_What is needed_
Without any of the pictures, set down the data below exactly.

Collected data
########

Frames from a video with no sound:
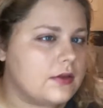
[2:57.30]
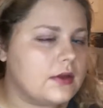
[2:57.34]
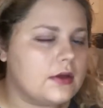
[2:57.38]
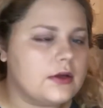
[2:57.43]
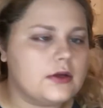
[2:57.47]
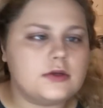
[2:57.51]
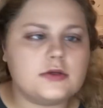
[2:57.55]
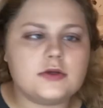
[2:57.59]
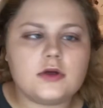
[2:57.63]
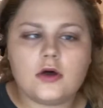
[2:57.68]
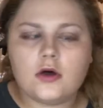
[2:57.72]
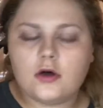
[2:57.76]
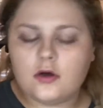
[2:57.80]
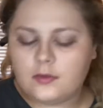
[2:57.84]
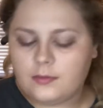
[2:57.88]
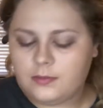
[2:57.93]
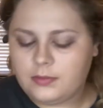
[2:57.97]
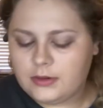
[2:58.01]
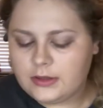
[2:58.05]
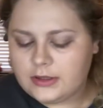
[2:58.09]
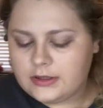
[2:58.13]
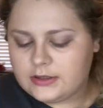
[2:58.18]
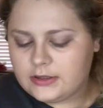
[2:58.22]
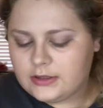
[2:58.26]
that is all
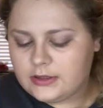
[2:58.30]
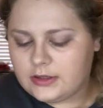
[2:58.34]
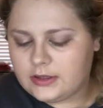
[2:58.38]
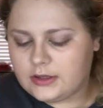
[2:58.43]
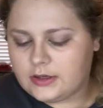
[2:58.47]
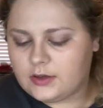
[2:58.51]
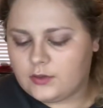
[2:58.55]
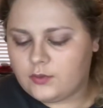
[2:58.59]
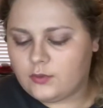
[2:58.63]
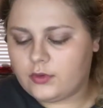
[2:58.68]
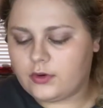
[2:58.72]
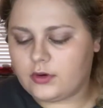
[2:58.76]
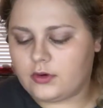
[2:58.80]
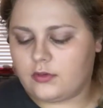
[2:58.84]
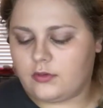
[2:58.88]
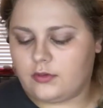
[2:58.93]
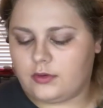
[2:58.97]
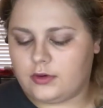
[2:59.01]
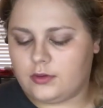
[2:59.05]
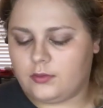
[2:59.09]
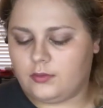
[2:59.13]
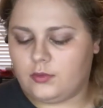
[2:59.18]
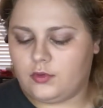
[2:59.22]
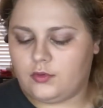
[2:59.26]
blended in, we're going
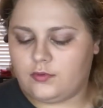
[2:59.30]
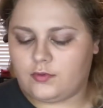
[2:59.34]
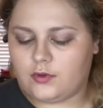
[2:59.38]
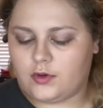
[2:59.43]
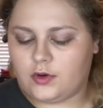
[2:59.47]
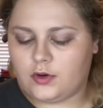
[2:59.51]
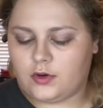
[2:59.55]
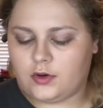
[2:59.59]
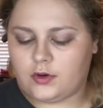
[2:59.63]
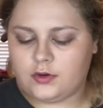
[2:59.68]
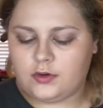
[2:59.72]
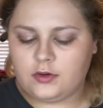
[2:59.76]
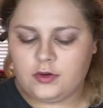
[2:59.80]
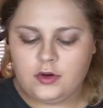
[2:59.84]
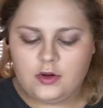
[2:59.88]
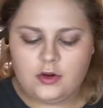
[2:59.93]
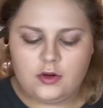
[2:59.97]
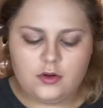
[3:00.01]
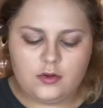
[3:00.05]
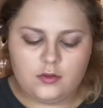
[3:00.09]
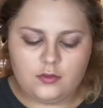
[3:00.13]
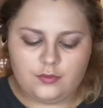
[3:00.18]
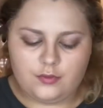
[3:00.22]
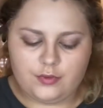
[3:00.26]
to move on
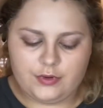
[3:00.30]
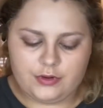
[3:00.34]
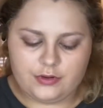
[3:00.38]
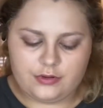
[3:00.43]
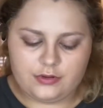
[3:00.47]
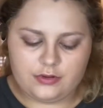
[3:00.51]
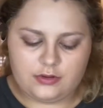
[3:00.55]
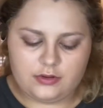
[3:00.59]
with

########

_Solution to the problem_
Frames from a video with no sound:
[2:57.30]
[2:57.34]
[2:57.38]
[2:57.43]
[2:57.47]
[2:57.51]
[2:57.55]
[2:57.59]
[2:57.63]
[2:57.68]
[2:57.72]
[2:57.76]
[2:57.80]
[2:57.84]
[2:57.88]
[2:57.93]
[2:57.97]
[2:58.01]
[2:58.05]
[2:58.09]
[2:58.13]
[2:58.18]
[2:58.22]
[2:58.26]
that is all
[2:58.30]
[2:58.34]
[2:58.38]
[2:58.43]
[2:58.47]
[2:58.51]
[2:58.55]
[2:58.59]
[2:58.63]
[2:58.68]
[2:58.72]
[2:58.76]
[2:58.80]
[2:58.84]
[2:58.88]
[2:58.93]
[2:58.97]
[2:59.01]
[2:59.05]
[2:59.09]
[2:59.13]
[2:59.18]
[2:59.22]
[2:59.26]
blended in, we're going
[2:59.30]
[2:59.34]
[2:59.38]
[2:59.43]
[2:59.47]
[2:59.51]
[2:59.55]
[2:59.59]
[2:59.63]
[2:59.68]
[2:59.72]
[2:59.76]
[2:59.80]
[2:59.84]
[2:59.88]
[2:59.93]
[2:59.97]
[3:00.01]
[3:00.05]
[3:00.09]
[3:00.13]
[3:00.18]
[3:00.22]
[3:00.26]
to move on
[3:00.30]
[3:00.34]
[3:00.38]
[3:00.43]
[3:00.47]
[3:00.51]
[3:00.55]
[3:00.59]
with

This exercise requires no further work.